Перейдя дорогу, они миновали церковь. Шли бок о бок, словно хотели согреться, тут старик опять заупрямился:
– Я никуда не пойду.
– Ты же ждал своей очереди целых два месяца.
– Ты совсем как твоя мать.
– Это просто осмотр.
– Да отстань ты!
– Ну, поступай как знаешь.
Так и было с тех пор, как посетители бара «Рок» нашли его на земле у киоска: он держался за левую руку и жаловался на боли в груди. Из больницы он вышел с тремя шунтами и заявлением, что, мол, Ватикан – это кардиналы, а не папа римский, «Интер» – футболисты, а не Моратти, и все это едва не отправило его на тот свет. Потом добавил: и киоск. Врачи ему не перечили, четырехчасовой сон угробил его сердечную мышцу. Поэтому теперь он спал на час дольше, не орал перед экраном во время трансляции «Спортивного воскресенья», не беспокоился по пустякам и не курил тайком мамины «Мальборо». Он перестал тревожиться о завтрашнем дне. Андреа справится сам. Мария справится сама. Ему оставалось теперь только одно: поступать так, как он считал нужным.

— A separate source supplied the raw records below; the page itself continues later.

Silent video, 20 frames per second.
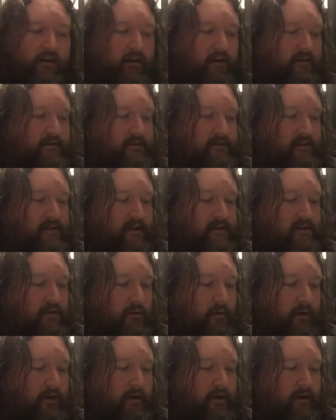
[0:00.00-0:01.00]
So that's
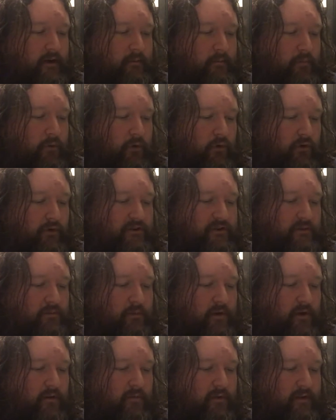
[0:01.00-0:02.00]
quite an important
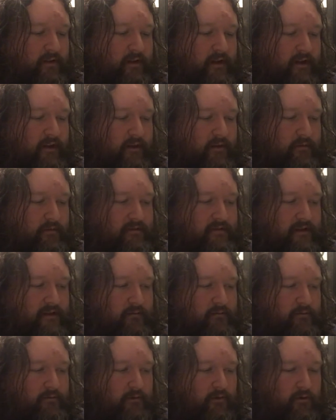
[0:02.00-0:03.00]
moment, the end of scene
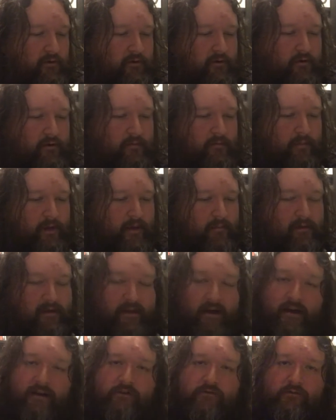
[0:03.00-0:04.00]
4. Maybe
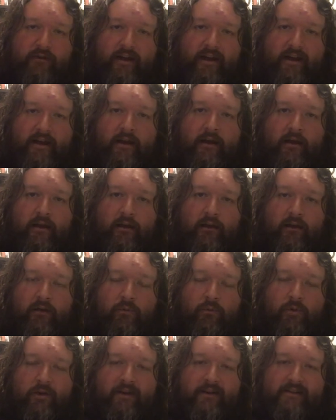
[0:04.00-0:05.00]
that grin,
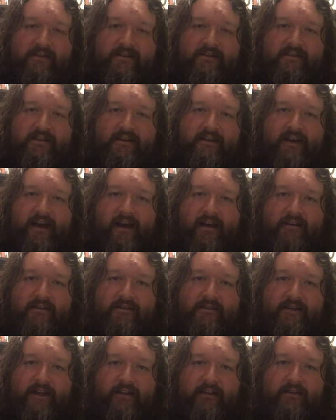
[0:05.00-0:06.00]
we can see that as
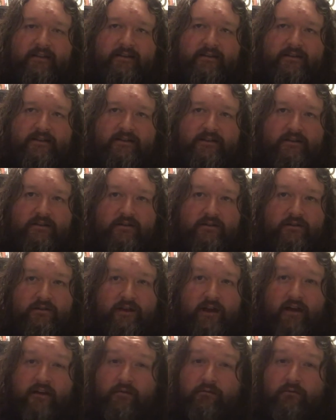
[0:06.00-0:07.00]
Stanley's decision to
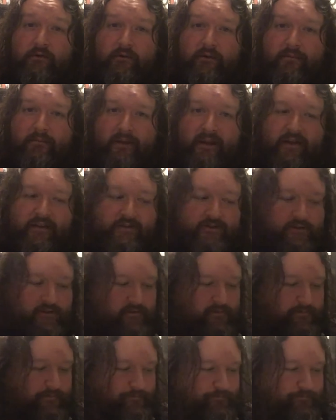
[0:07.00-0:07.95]
kind of ruin Blanche.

– Сходи на прием, и забудем об этом.
– Заведи себе собаку и отстань от меня.
Андреа шел за ним следом до самой скамейки у детской площадки. Они сели, из-за тумана солнце почти не проглядывало, поэтому отец застегнул рубашку до самого верха, джинсы были ему велики, и ноги в них болтались на манер маятника.
– Заведи немецкую овчарку и успокойся.
На скамейке напротив сидела девушка с кожаным рюкзаком на коленях, доставала оттуда что-то съедобное и клала в рот. Она показалась Андреа чем-то расстроенной.

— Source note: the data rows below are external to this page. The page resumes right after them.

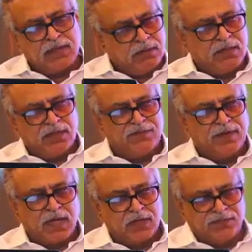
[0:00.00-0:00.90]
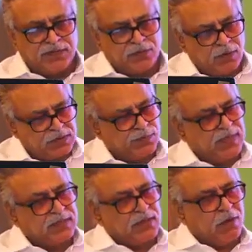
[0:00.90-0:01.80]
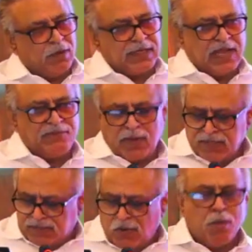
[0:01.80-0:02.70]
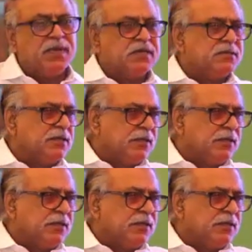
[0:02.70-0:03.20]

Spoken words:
in different kind of talks, but all have one common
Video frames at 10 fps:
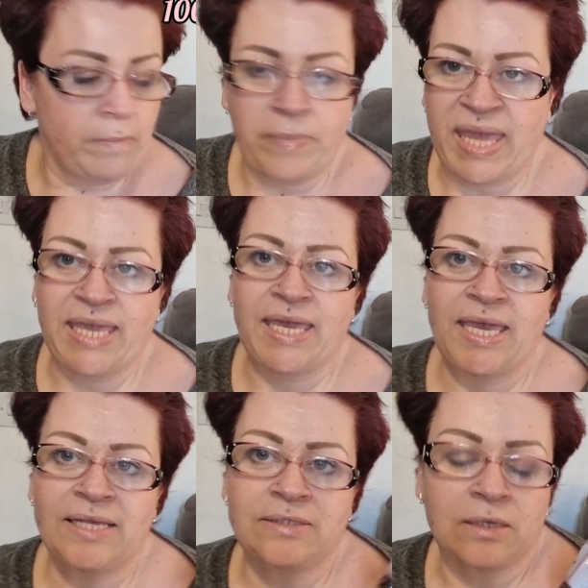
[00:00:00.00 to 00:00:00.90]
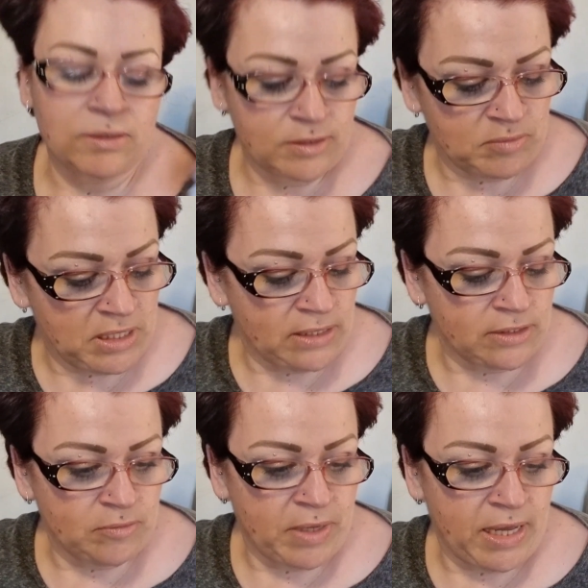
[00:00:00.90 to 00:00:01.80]
Peggy's asked me
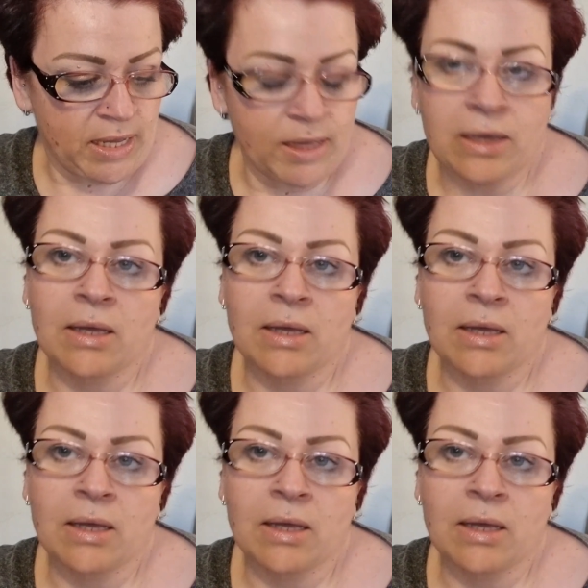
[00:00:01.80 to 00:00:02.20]
to make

– Или маремму, – отец выпрямился и схватился за плечо.
– Сам заведи.
– Тогда отвяжись от меня. – Он потер плечо.
– Что с тобой?
– Засиделся в неудобном положении.
Андреа уставился на свои ладони. Широкие и гладкие, безымянный палец длиннее указательного. Соединив руки, принялся их растирать, как делал всегда, когда был в чем-то не уверен, краем глаза поглядывая на отца – тот все еще держался за плечо. Стараясь не обращать на него внимания, Андреа смотрел на печальную девушку, которая то и дело бросала на него робкие взгляды. На детской площадке латиноамериканские няньки негромко переговаривались между собой. Он поднес ладони к лицу. Они все еще пахли Маргеритой.
– Где болит? – спросил Андреа, опустив руки.